Port-Louis & Victoria, Avril 2026 — Dans un océan Indien devenu l’épicentre des frictions entre la Chine, l’Inde et les puissances occidentales, l’archipel des Seychelles et l’île Maurice ne se contentent plus de leur image de cartes postales. Ils déploient une doctrine de « Souveraineté Océanique » radicale.
Le sanctuaire des données et des ressources
Alors que le fret maritime mondial est perturbé par l’instabilité du détroit d’Ormuz et de la Mer Rouge, les Seychelles ont transformé leur Zone Économique Exclusive (ZEE) de 1,3 million de $km^2$ en une forteresse numérique et écologique.
- La surveillance par IA sous-marine : En partenariat avec des firmes de défense indiennes, Victoria a déployé un réseau de capteurs acoustiques passifs pour détecter toute intrusion de sous-marins ou de navires de pêche illégale.
- Le hub de câbles sous-marins : Maurice renforce sa position de nœud de communication entre l’Afrique et l’Asie, offrant des garanties de cybersécurité inédites pour les banques fuyant la volatilité européenne.

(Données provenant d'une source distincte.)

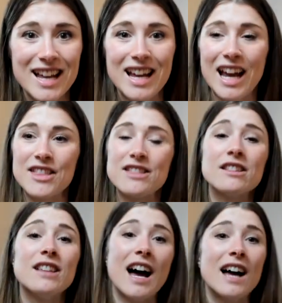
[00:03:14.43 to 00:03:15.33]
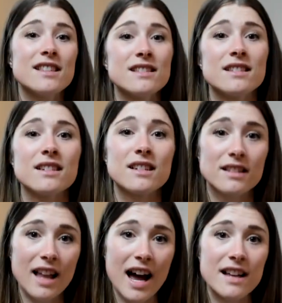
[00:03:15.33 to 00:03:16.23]
and that the last
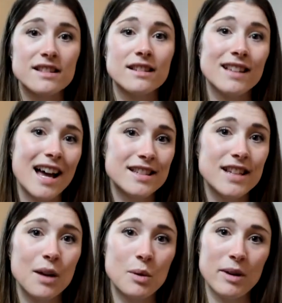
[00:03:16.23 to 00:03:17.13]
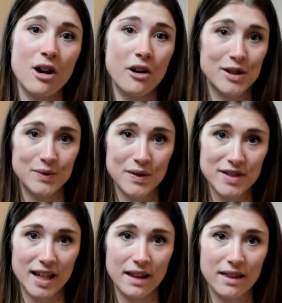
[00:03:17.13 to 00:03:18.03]
class and the last day would be August
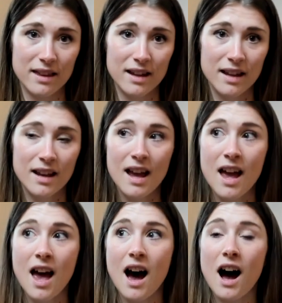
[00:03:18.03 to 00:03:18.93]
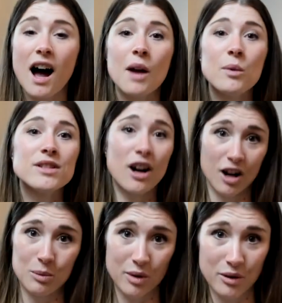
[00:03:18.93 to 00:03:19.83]
fifteenth. I was
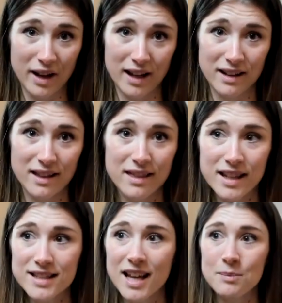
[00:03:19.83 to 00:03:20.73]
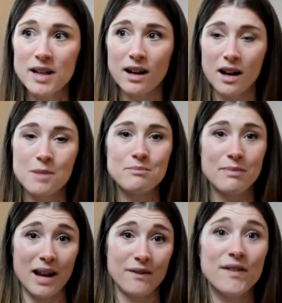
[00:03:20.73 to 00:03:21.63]
heartbroken. This had become
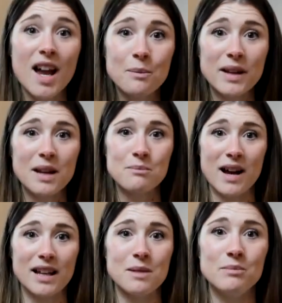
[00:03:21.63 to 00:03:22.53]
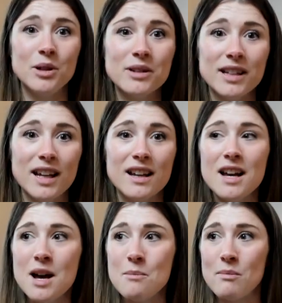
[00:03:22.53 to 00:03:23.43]
my family, my community,
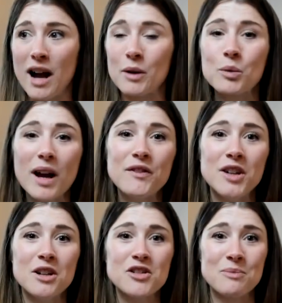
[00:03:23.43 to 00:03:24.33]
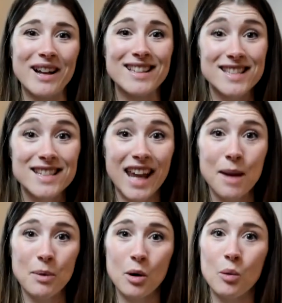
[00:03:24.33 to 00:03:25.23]
my refuge, my
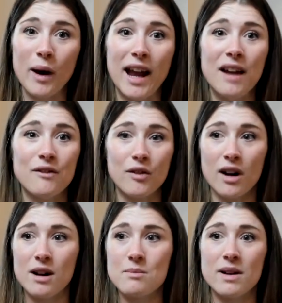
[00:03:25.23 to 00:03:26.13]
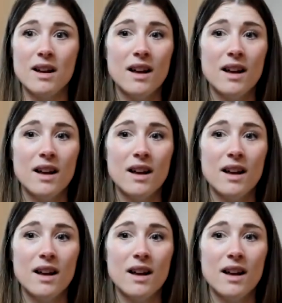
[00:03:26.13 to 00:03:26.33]
escape away from,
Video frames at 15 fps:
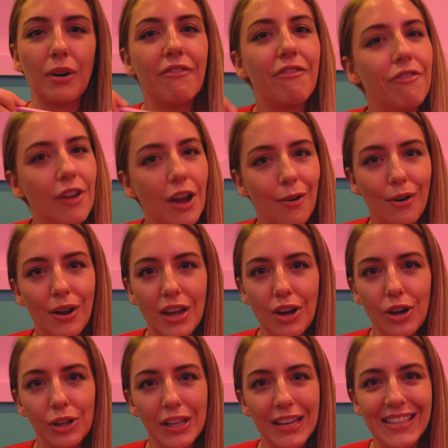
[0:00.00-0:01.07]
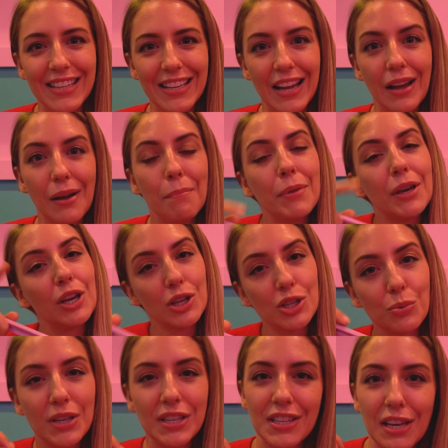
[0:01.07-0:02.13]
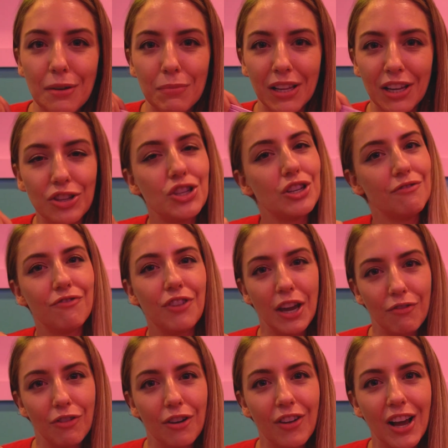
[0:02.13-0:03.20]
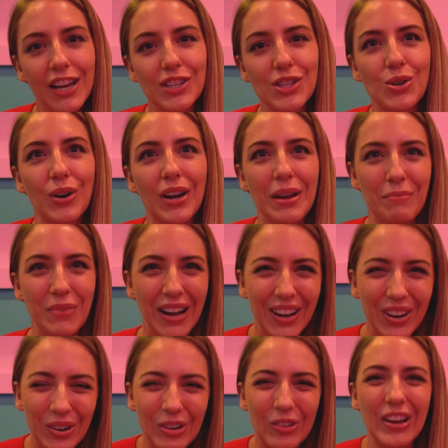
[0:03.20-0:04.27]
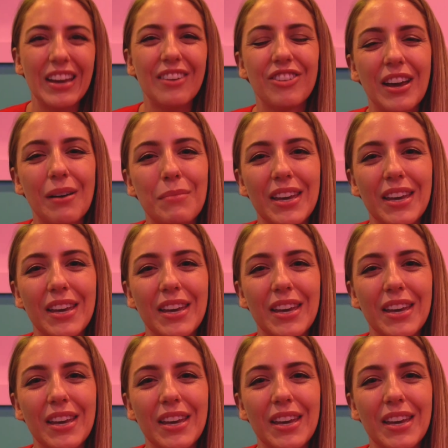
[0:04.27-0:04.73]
a very early dinner, because we skipped lunch in favour of ice cream, we have come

L’économie bleue comme arme de dissuasion
Le concept de « Blue Bond » (obligation bleue) atteint sa maturité. En 2026, ces fonds servent à financer une flotte de drones de surface autonomes qui patrouillent les bancs de pêche. L’enjeu est clair : sécuriser les protéines marines pour une Afrique de l’Est en pleine croissance démographique tout en limitant l’empreinte carbone.